UC officials acknowledge some Asian communities are underrepresented.
"We’re a university, so we always think more information is better,” said Nina Robinson, director of policy and external affairs in UC student affairs. "The question is the cost.”
She said changing the way the system collects data would make it harder to track trends over time. The university can expand its outreach to underrepresented populations even without more demographic information, she said.
The student effort parallels a state bill crafted by Assemblyman Ted Lieu, D-Torrance. It would ensure that state-collected data would be separated into additional Asian and Pacific Islander groups, including Hmong, Taiwanese and Tongan. California currently collects information for 11 such groups. The bill would expand it to 21.

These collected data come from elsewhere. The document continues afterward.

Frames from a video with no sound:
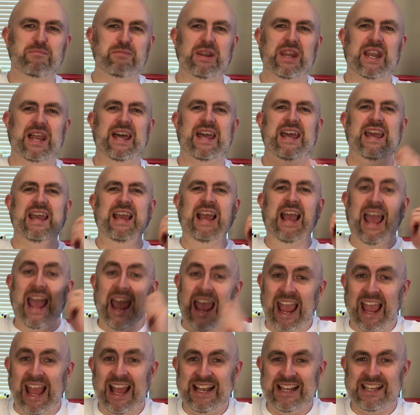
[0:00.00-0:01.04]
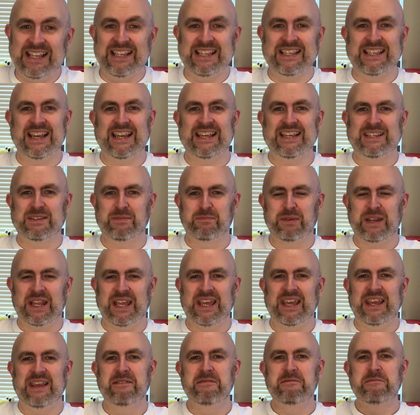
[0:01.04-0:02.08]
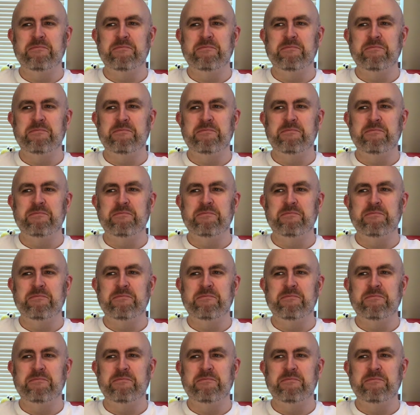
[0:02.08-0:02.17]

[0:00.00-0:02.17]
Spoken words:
play and dice play.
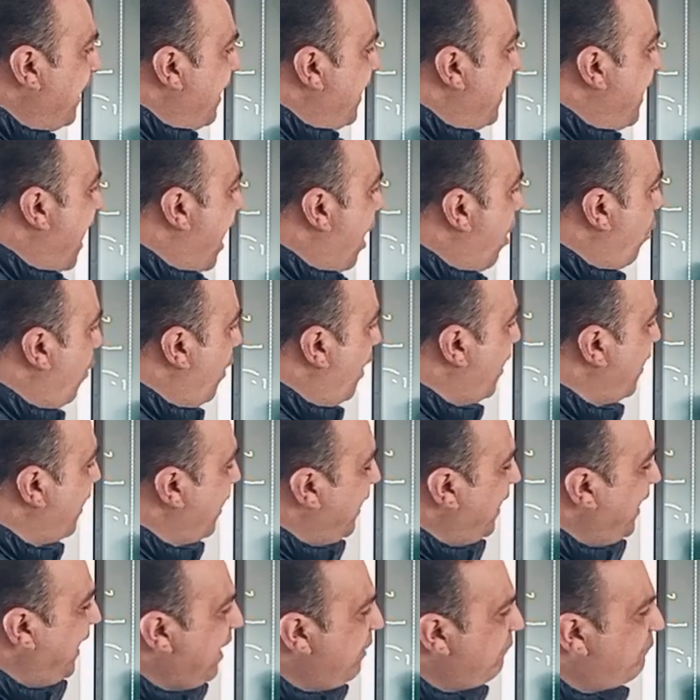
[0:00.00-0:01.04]
Now,
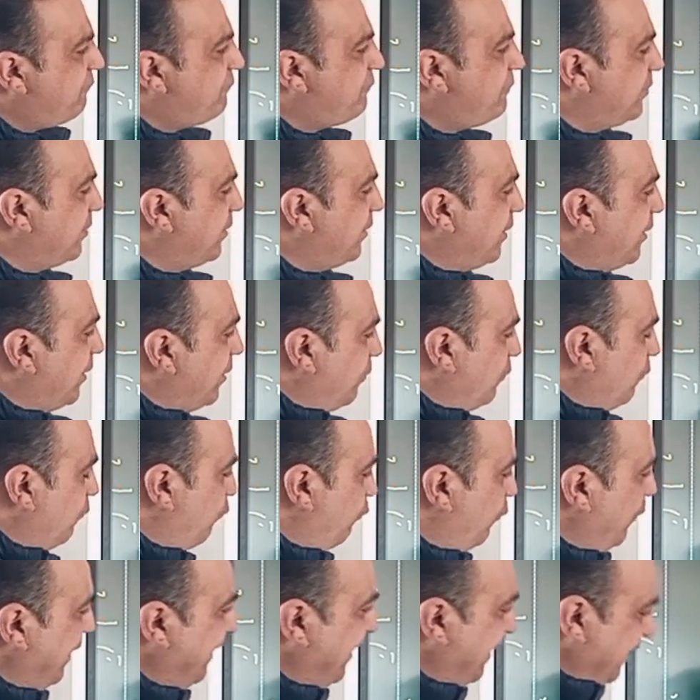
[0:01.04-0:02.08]
if
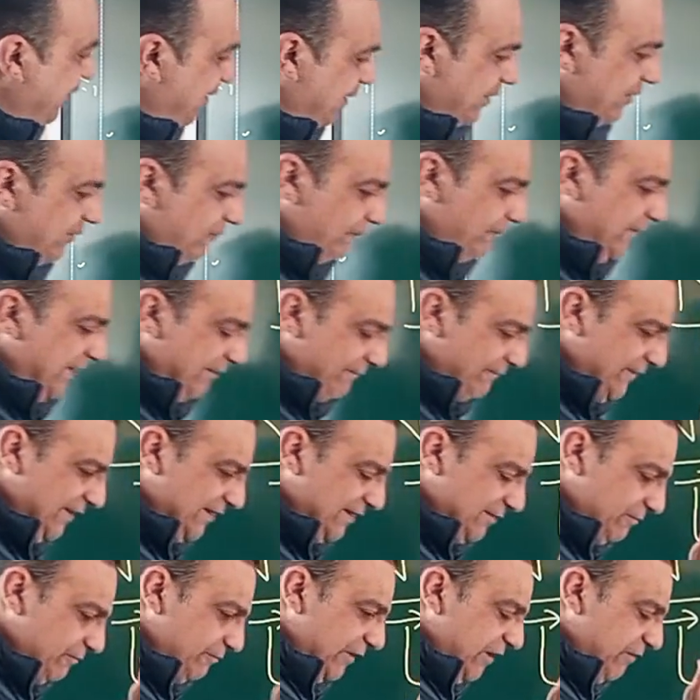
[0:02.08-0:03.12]
we
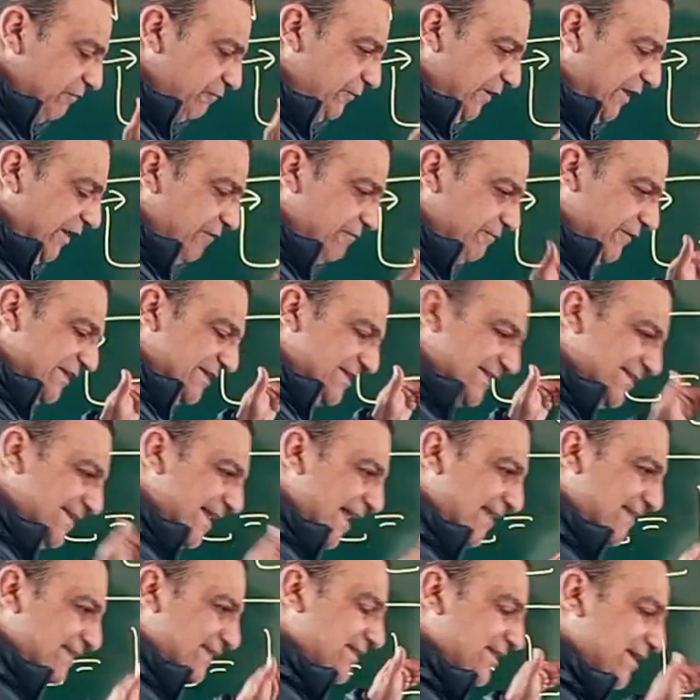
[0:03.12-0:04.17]

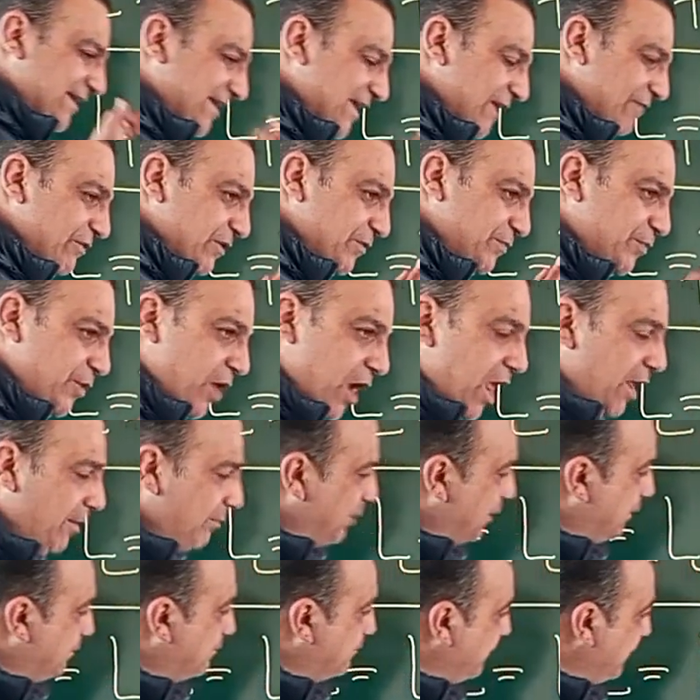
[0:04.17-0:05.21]
set the given
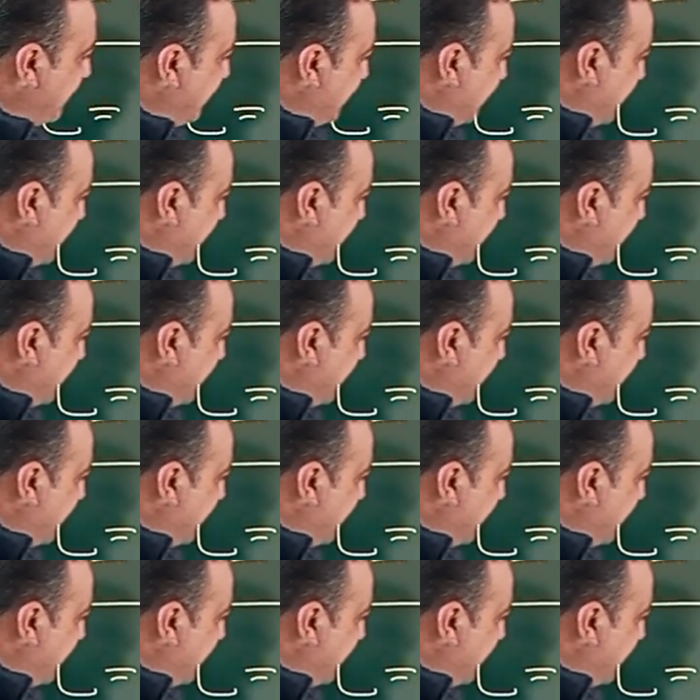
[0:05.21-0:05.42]
problem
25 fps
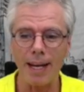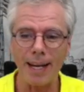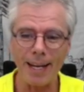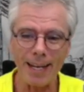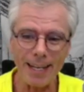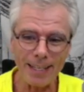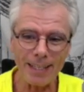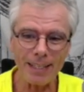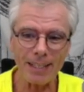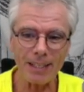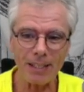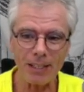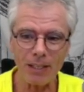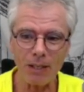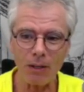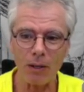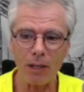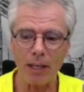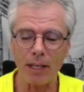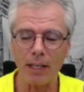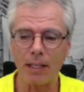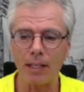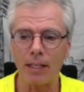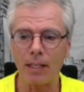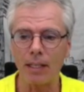
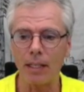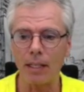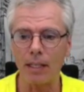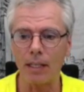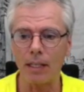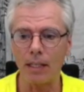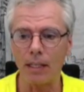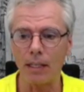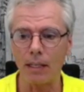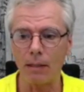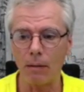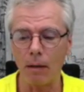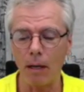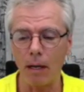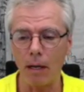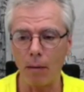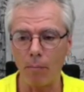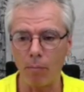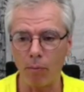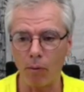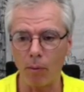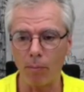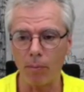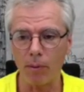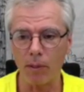inside the
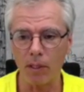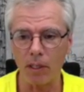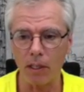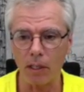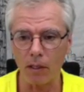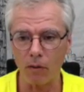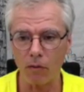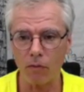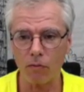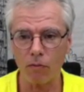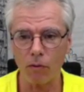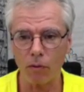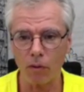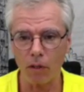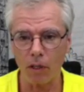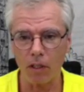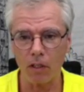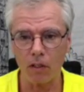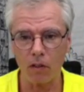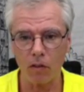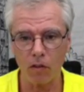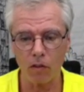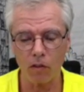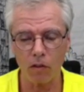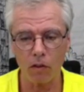property through the
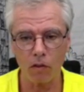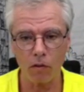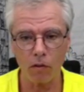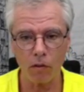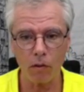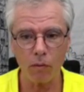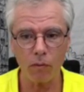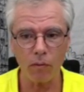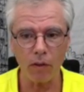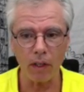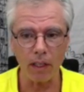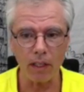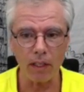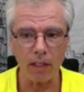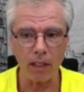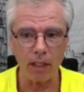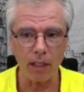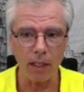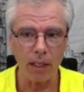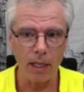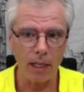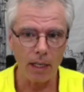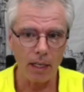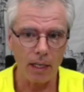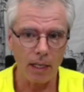screw fixing.
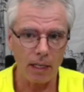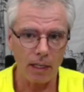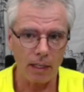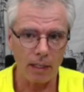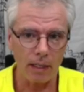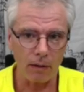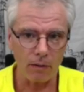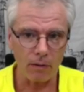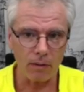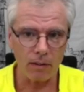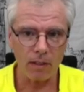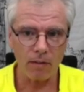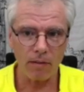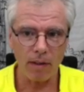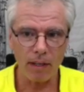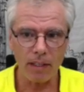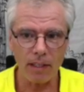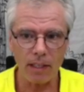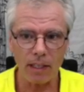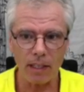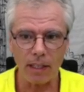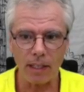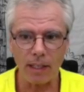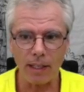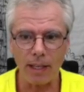Now
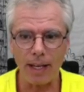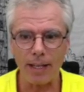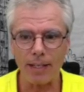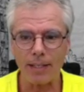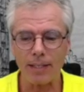theoretically that's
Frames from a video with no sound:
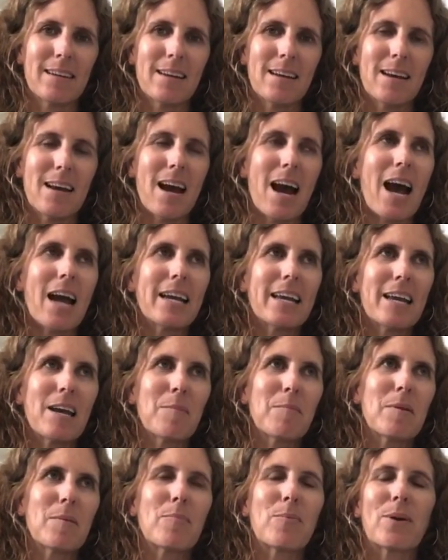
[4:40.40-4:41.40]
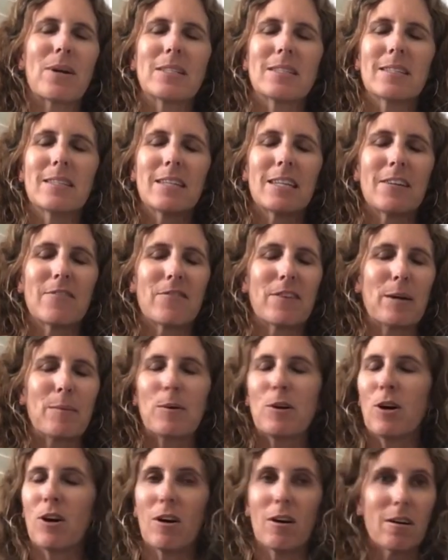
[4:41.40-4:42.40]
I can't be present if I'm
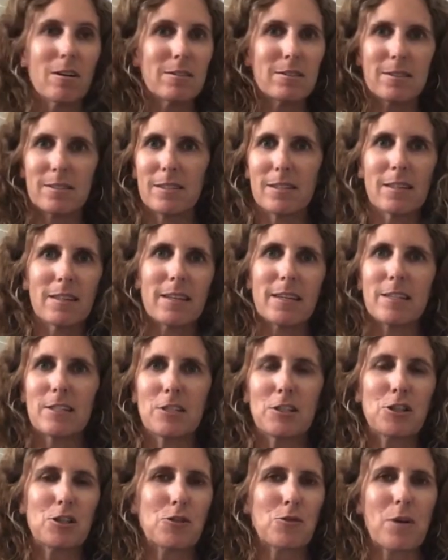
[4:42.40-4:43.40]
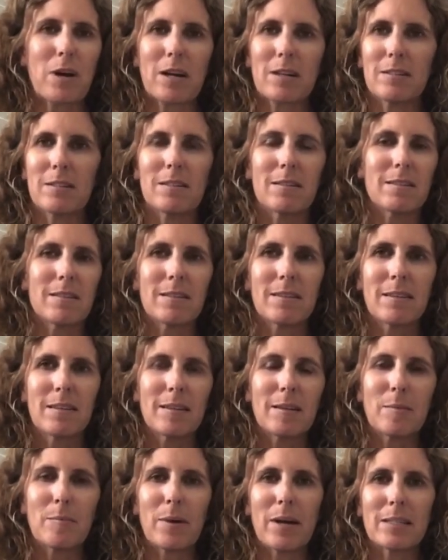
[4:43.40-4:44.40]
constantly distracted
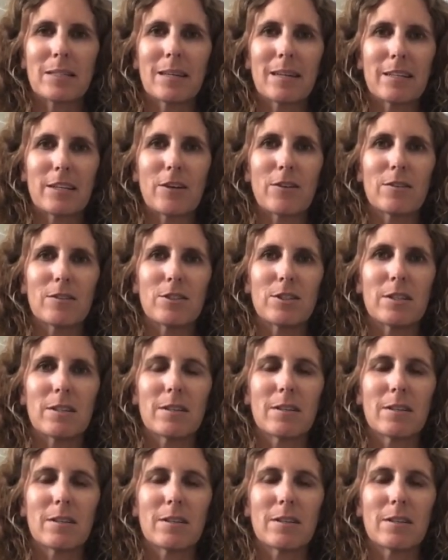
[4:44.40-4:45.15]
by technology.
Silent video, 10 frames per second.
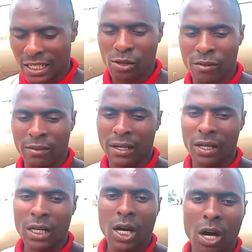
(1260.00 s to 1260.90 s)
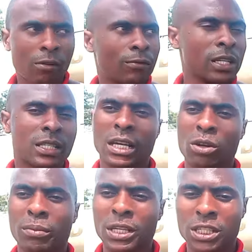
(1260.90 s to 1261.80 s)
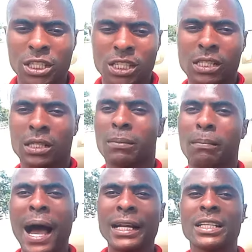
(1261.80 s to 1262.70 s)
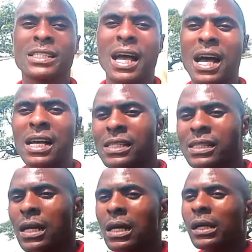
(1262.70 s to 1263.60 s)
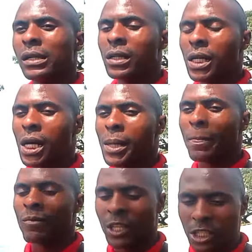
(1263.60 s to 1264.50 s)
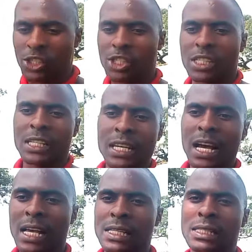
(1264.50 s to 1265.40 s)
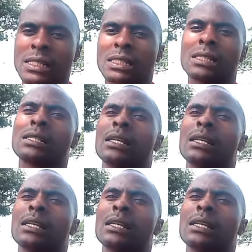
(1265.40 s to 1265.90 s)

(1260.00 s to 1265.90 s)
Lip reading: of these yellow machines, the managers, the engineers,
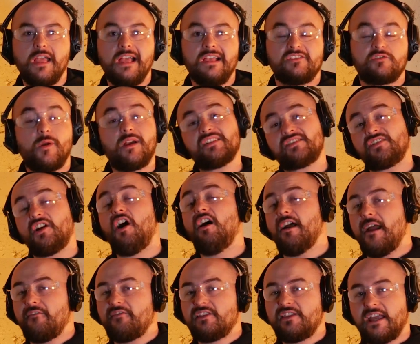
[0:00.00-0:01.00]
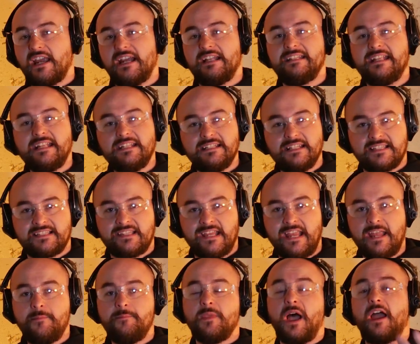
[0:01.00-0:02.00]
So I saw everything I needed to see.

The educational levels of some Asian and Pacific Islander communities in the state are very low. Sixty-six percent of Hmong, 58 percent of Laotians and 56 percent of Cambodians have not completed high school, according to a recent report compiled by the Asian Pacific American Legal Center based on census data and estimates. Meanwhile, 30 percent of Asian Indians and 22 percent of Pakistanis have advanced degrees.
Asians and Pacific Islanders are not interchangeable, said Karin Wang, vice president of programs for the center.
"The reality is that our needs, our histories, are extraordinarily different,” Wang said.